Tyres and the Law
European Regulations — "E" Marking
Radial car and 4x4 tyres are type approved in accordance with ECE regulations, and carry the requisite mark on the tyre’s sidewall, for example, E3 0162.
Consumer protection regulations prohibit the sale of car radial or 4x4 tyres which are not "E" marked.
Minimum Legal Tread Depth
The main reason a tyre has tread is to disperse water efficiently. The less tread you have, the more likely you are to skid or aquaplane on wet roads and lose steering control.
It is illegal to run a tyre with less than 1.6mm of tread round the entire outer circumference of the tyre. Tyre manufacturers build a number of tread wear indicator bars into the tread area of their tyres which become visible at 1.6mm. These serve as a useful visual reminder to change your tyres.
However, wet weather braking and cornering efficiency reduce considerably as the tyre wears down and we strongly advise that you change your tyres before you reach the legal limit.

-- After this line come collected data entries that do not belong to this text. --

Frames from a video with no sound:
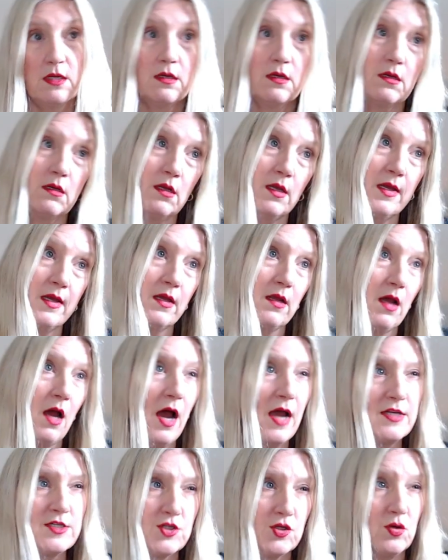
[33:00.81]
uh,
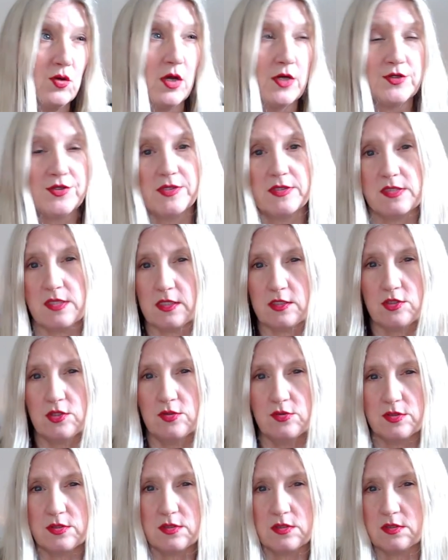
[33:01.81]
high two hundreds, like two
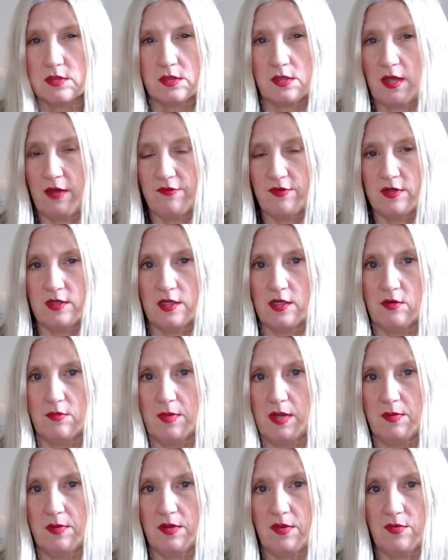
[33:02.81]
seventy or
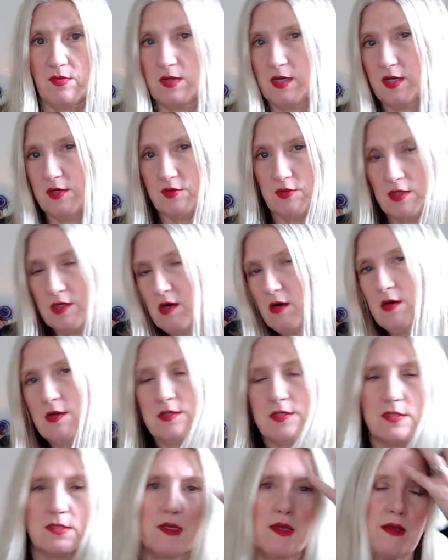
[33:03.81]
maybe three hundred
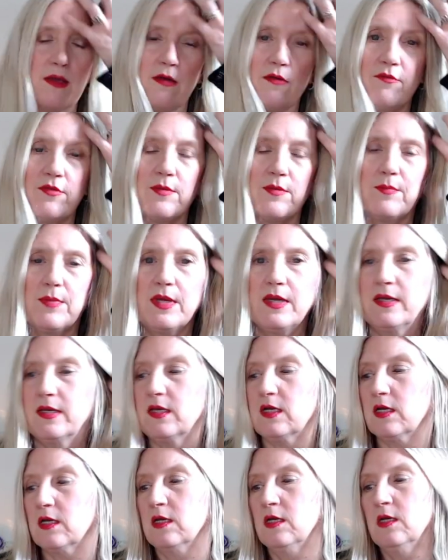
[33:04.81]
yards, say, of the
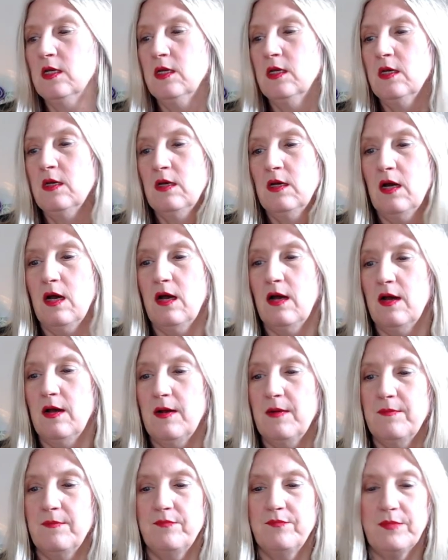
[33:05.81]
pink.
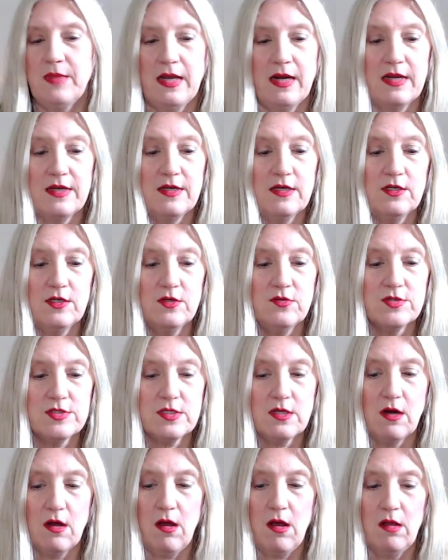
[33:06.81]
Um, and I didn't use
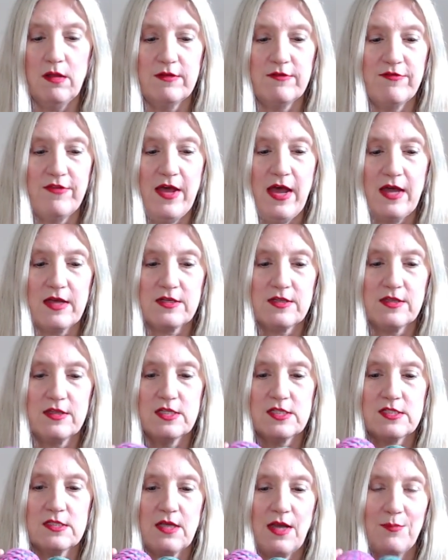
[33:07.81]
it all. In fact,
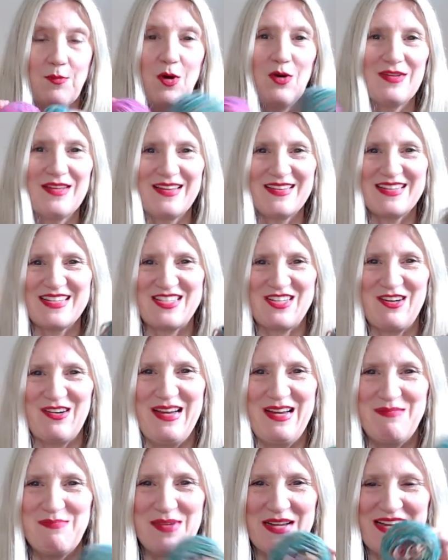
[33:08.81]
this, I'm holding this
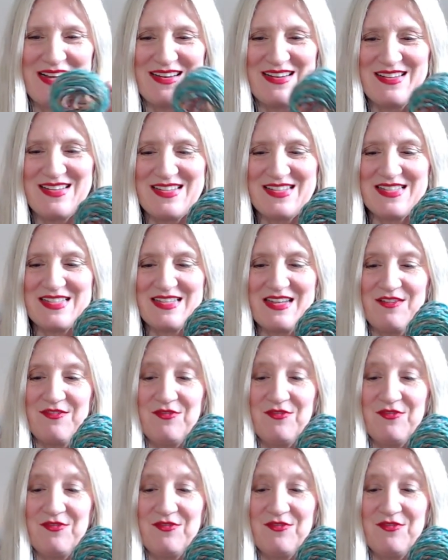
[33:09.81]
green because if,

The penalty for driving with illegal tyres on your car is very severe. There is a compulsory driving licence endorsement of three penalty points and a fine of up to £2,500 for each illegal tyre.
Relative stopping distances of tyres (not to scale)
Getting the most from your tyres
Keep the Pressure Up
The right tyre inflation pressure for your car can be found in the car manufacturer's handbook. Most tyre manufactures also supply correct pressure and fitment details for their tyres. Tyre pressures relate to loads, speeds and vehicle handling and the right tyre pressure is vital for even braking, maximum grip and good tyre life.
Inflation pressure should be checked at least once a fortnight when the tyre is cold since there is an increase in pressure when the tyre has warmed up after being run. A reliable pressure gauge should always be used.
It is dangerous to re-inflate a tyre which has been run flat or seriously under-inflated and such tyres should be removed and inspected by a tyre specialist.
The correct tracking or alignment of your wheels is important as it greatly increases the life of you tyres by avoiding excessive wear on one side of the tread. Because the right tracking or alignment also improves the handling of your vehicle, you will be more comfortable.
Tyres can deteriorate with age which shows as cracking of the tread and sidewall rubber. Cracking is usually an indication that tyres have been in service an extremely long time.
If cracking is severe the tyre must be replaced. Tyres fitted to caravans and boat trailers which are parked for long periods of time, particularly in coastal regions, will tend to age and crack more quickly than those which are used and run frequently.
Punctures and Repairs
Repairs to tyres and tubes must be carried out to meet the British Standard AU 159 and should always be entrusted to a specialist. Essentially, this means plugging a hole, not patching over it.
All punctured or damaged tyres should be removed from the wheel for internal and external examination to ensure that there is no hidden damage that could cause a later failure.